A Docker volume is like an external hard drive plugged into a container. The container can be deleted and recreated from scratch — but the hard drive stays. Plug the same drive into a new container and all the data is right there, untouched. The container is temporary. The volume is permanent. This separation is what makes stateful workloads — databases, file stores, caches — safe to run in containers.

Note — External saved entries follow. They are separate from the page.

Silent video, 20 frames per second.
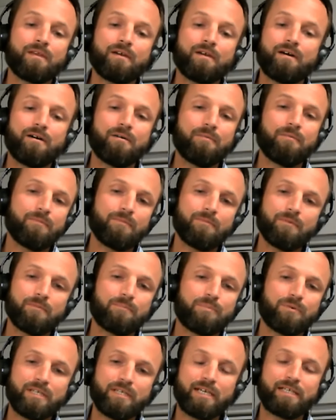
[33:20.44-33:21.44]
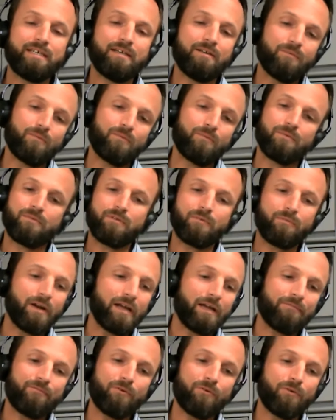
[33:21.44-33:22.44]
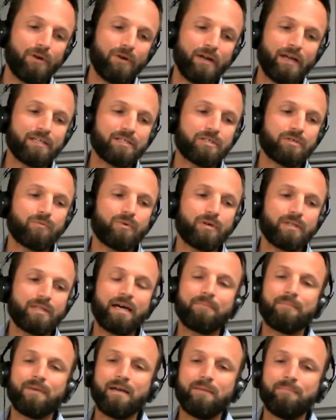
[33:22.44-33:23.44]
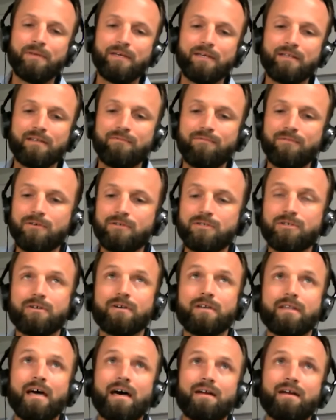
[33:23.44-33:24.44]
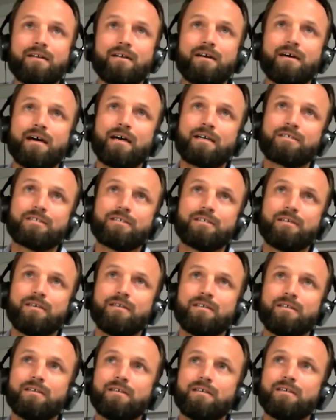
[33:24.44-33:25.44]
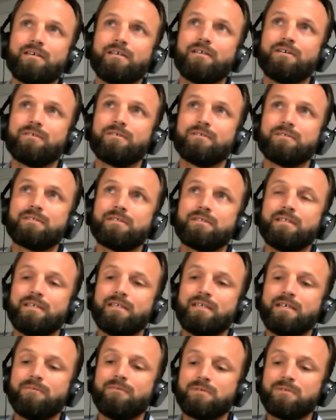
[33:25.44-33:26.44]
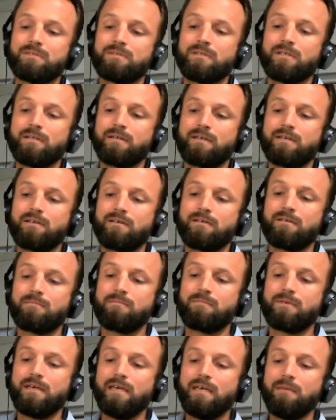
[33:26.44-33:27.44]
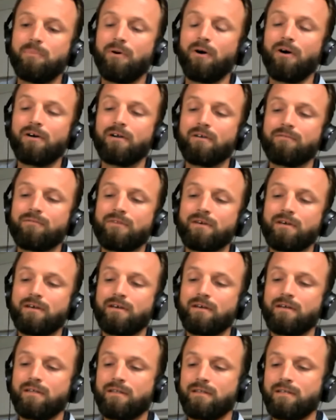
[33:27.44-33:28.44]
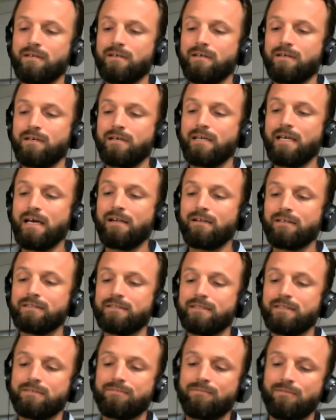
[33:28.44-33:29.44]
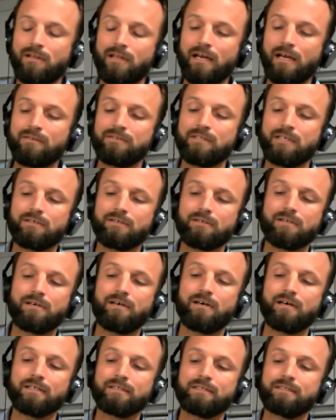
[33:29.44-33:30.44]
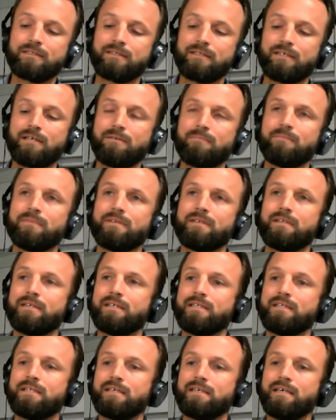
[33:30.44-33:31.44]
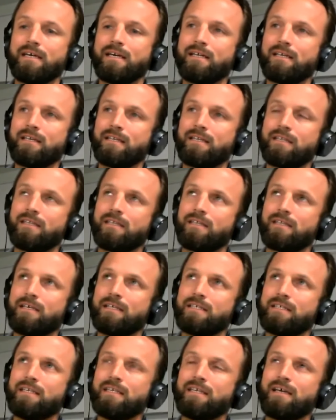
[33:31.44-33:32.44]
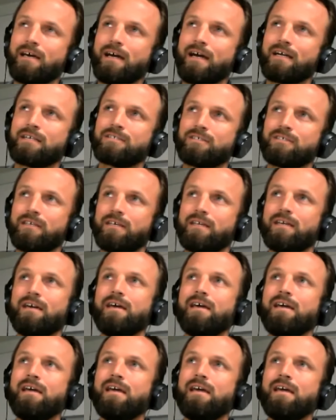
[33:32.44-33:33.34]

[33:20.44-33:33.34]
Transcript: um, predicting the rank, full range of what that might be in the future. And that actually, you know, is it, it was a key part of the, the analysis for the life cycle costs. Um, and it didn't actually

Without a volume, data lives in the container's writable layer. Delete the container, lose the data. With a volume, data lives in a special directory managed by the Docker Daemon on the host filesystem — completely outside the container. The container mounts the volume at a specified path and reads and writes through it. When the container is gone, the volume remains.

Before and After Volumes

Without a Volume

Data lives in the container's writable layer
docker rm = data permanently deleted
Container restart loses any uncommitted state
No way to share data between containers
No way to back up data independently
Database containers are dangerous to delete

With a Volume

Data lives in a Docker-managed directory on the host
docker rm leaves the volume intact
Container restarts and replacements are safe
Multiple containers can mount the same volume
Volumes can be backed up and restored independently
Database containers can be safely deleted and recreated

Creating and Using Volumes

The scenario: You're a backend developer setting up a local PostgreSQL database for development. You need the data to survive container restarts and deletions — so you can blow away the container when something goes wrong and bring it back without losing your schema and test data.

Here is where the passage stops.